Crisi Demografica

Recentemente l’Istat, l’Inps, il Censis e altri istituti di ricerca, hanno segnalato che l’Italia è un Paese in crisi, sempre più povero, dove le disuguaglianze, sociali ed economiche, diventano ancora più stridenti. Sulle cause che hanno determinato (e continuano a determinare) questa situazione si è sviluppato un intenso dibattito pubblico cui non corrispondono fatti concreti. Dibattito in cui il protagonismo retorico, soprattutto della classe politica, ha il sopravvento sulla ricerca delle soluzioni adeguate per porvi rimedio. Il fenomeno mostra con tutta evidenza una duplice causa legata al continuo invecchiamento della popolazione unitamente al fenomeno delle culle sempre più vuote: aumento degli anziani e denatalità sono due facce della stessa medaglia.

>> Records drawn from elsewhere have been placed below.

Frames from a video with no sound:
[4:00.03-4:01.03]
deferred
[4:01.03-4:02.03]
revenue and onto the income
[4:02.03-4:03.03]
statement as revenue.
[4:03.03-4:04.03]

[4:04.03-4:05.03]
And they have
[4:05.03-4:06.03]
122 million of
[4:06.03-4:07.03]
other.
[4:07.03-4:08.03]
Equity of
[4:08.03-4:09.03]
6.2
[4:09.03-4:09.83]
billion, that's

Una società con meno giovani e più anziani avrà effetti negativi sulla crescita economica del paese, perché alla diminuzione della forza lavoro per la carenza di nuove leve, ci sarà una crescente e costosa necessità di nuovi servizi sanitari (e non solo) per la crescente componente sociale degli anziani. In altri termini, se la tendenza di questo processo non si attenuerà, è prevedibile un riflesso negativo sulla consistenza del PIL (Prodotto Interno Lordo) dei prossimi anni. A tal riguardo occorre far notare che nella formazione del PIL (ricchezza prodotta) contribuiscono molti fattori, ma fondamentalmente agiscono in modo differente due parti diverse: una legata alle attività produttive (industriale, agricola, commercio), definito “PIL produttivo”, un’altra, invece, connessa alla produzione di servizi (socio sanitario, educativi, amministrativi della PA, finanziari) sempre più costosi, definito “PIL improduttivo”.

La spirale di questa tendenza (denatalità e invecchiamento della popolazione) porterà a far crescere la componente del “PIL improduttivo” rispetto alla componente del “PIL produttivo”, e questo prefigurerà l’insostenibilità del sistema.

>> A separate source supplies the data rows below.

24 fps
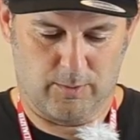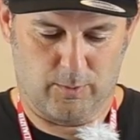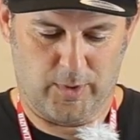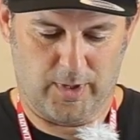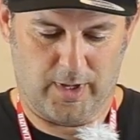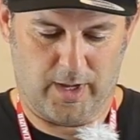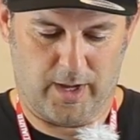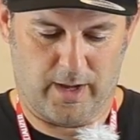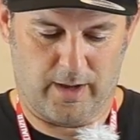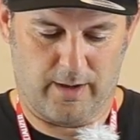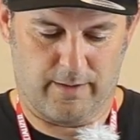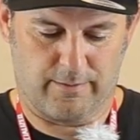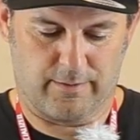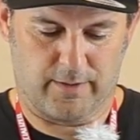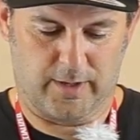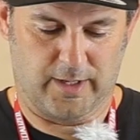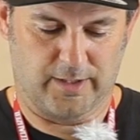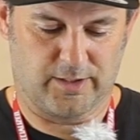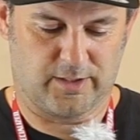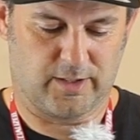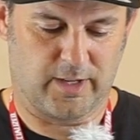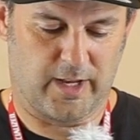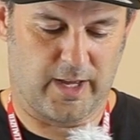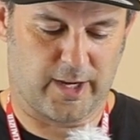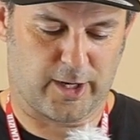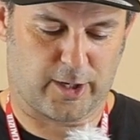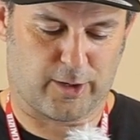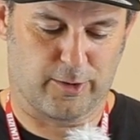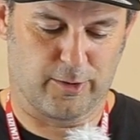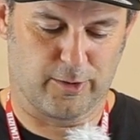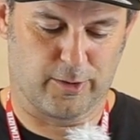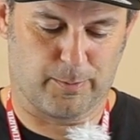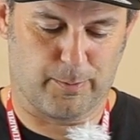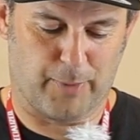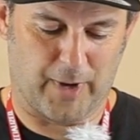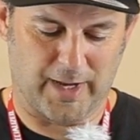We have a Santa
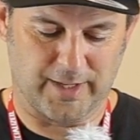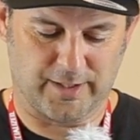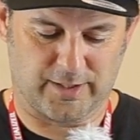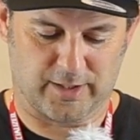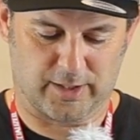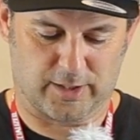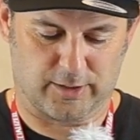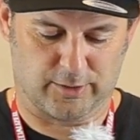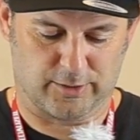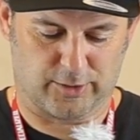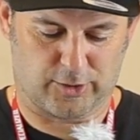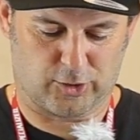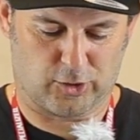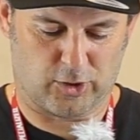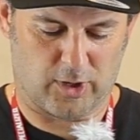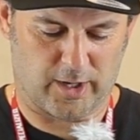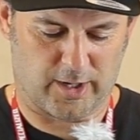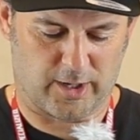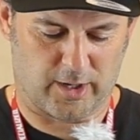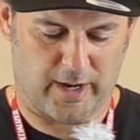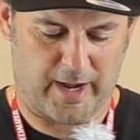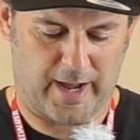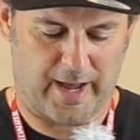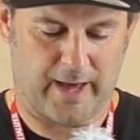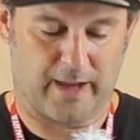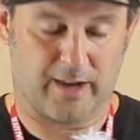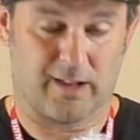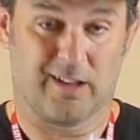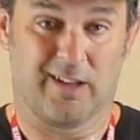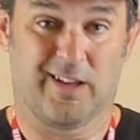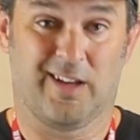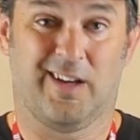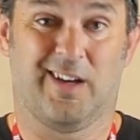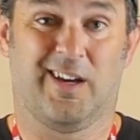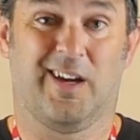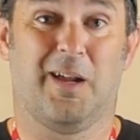Cruz Bicycles trucker
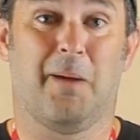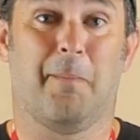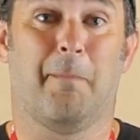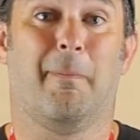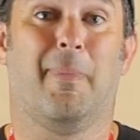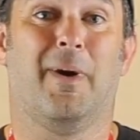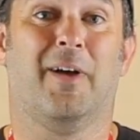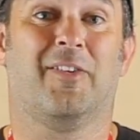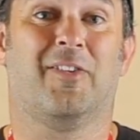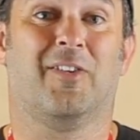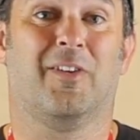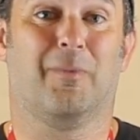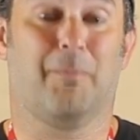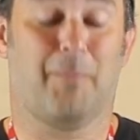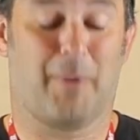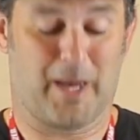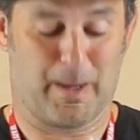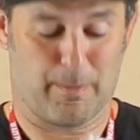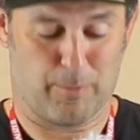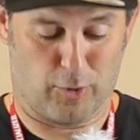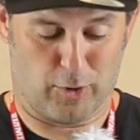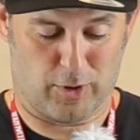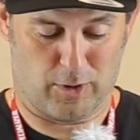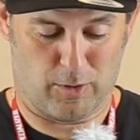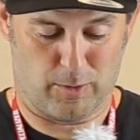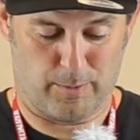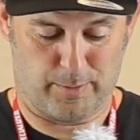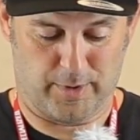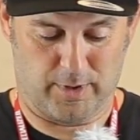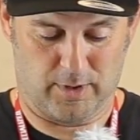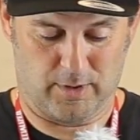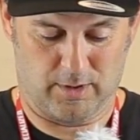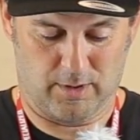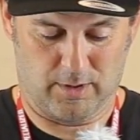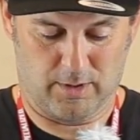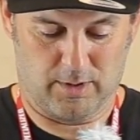hat. I'm gonna bust this bad boy
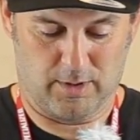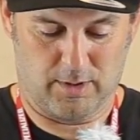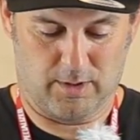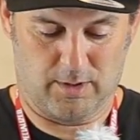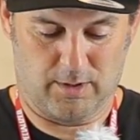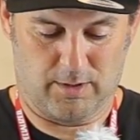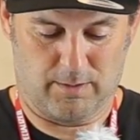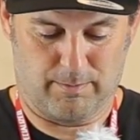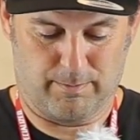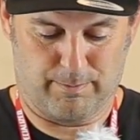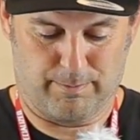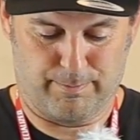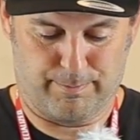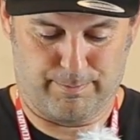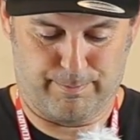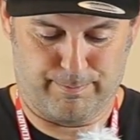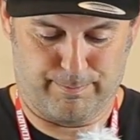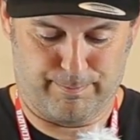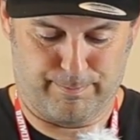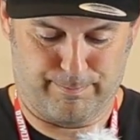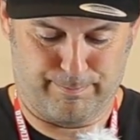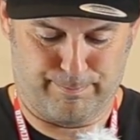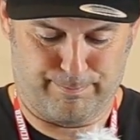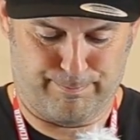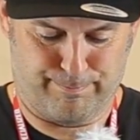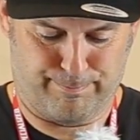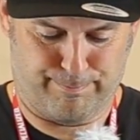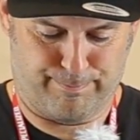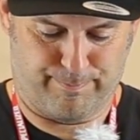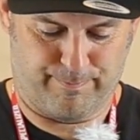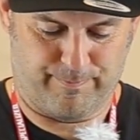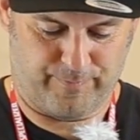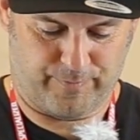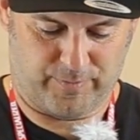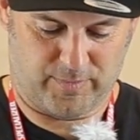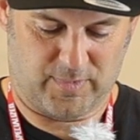open
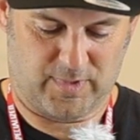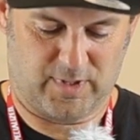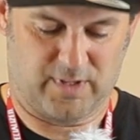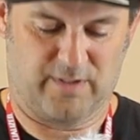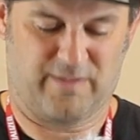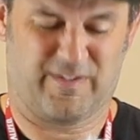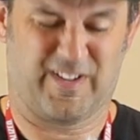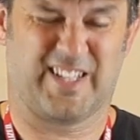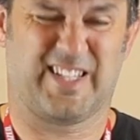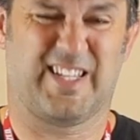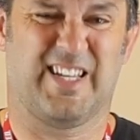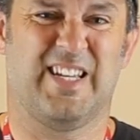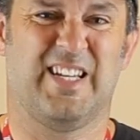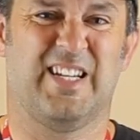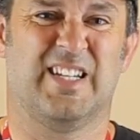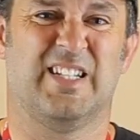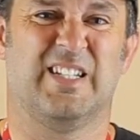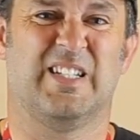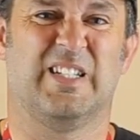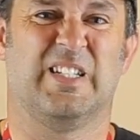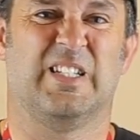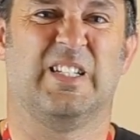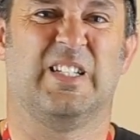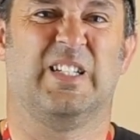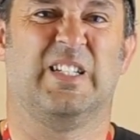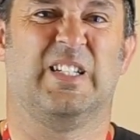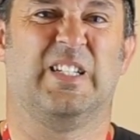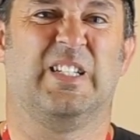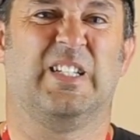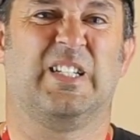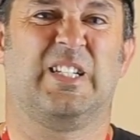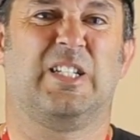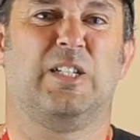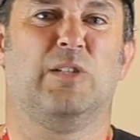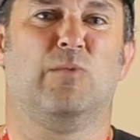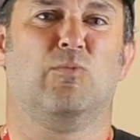if I can.
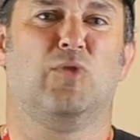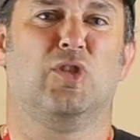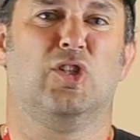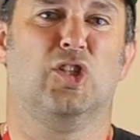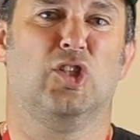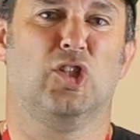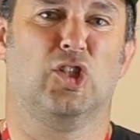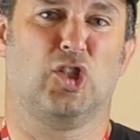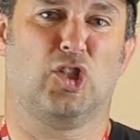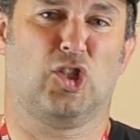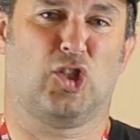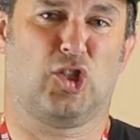It comes in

La fragilità della consistenza del PIL non è l’unica conseguenza negativa legata al rapporto tra denatalità e crescita del numero di anziani. C’è dell’altro, e forse anche più importante. Ci si riferisce alla crisi del modello tradizionale della famiglia, prima imperniato sul padre come unico sostegno economico e la madre dedicata all’accudimento della piccola comunità familiare. Occorre un nuovo modello di famiglia sorretto di adeguati interventi necessari al nuovo contesto, per non perdere la capacità di costruire relazioni, soprattutto nei confronti dei più fragili: giovani e anziani sempre più soli, e vittime di solitudine.

Il processo d’invecchiamento demografico appare come una delle principali sfide di oggi e degli anni a venire. Il rimedio dovrà muoversi su più fronti, con interventi e iniziative, soprattutto della classe politica, equilibrati e non superficiali. Occorrono politiche attive del lavoro finalizzate alla ricerca, formazione e innovazione per dare alle imprese e ai lavoratori possibilità di adattarsi ai contesti in continua evoluzione. Occorrono politiche attive per l’immigrazione dando piena attuazione al principio costituzionale dell’uguaglianza, favorendo l’integrazione e la coesione sociale. Occorrono politiche attive a sostegno delle famiglie, come nucleo fondamentale della società, dove il ruolo delle donne abbia pari dignità a quello degli uomini. Non basta aggiungere al ministero della Famiglia l’auspicio “e natalità”.

In altre parole, la vera sfida non è da ricercare nella rivoluzione demografica, dando spesso una connotazione negativa all’invecchiamento della società. Se l’aspettativa di vita è aumentata, occorre rallegrarsene e rivedere il concetto di vecchiaia unitamente a un ripensamento dell’intero sistema welfare.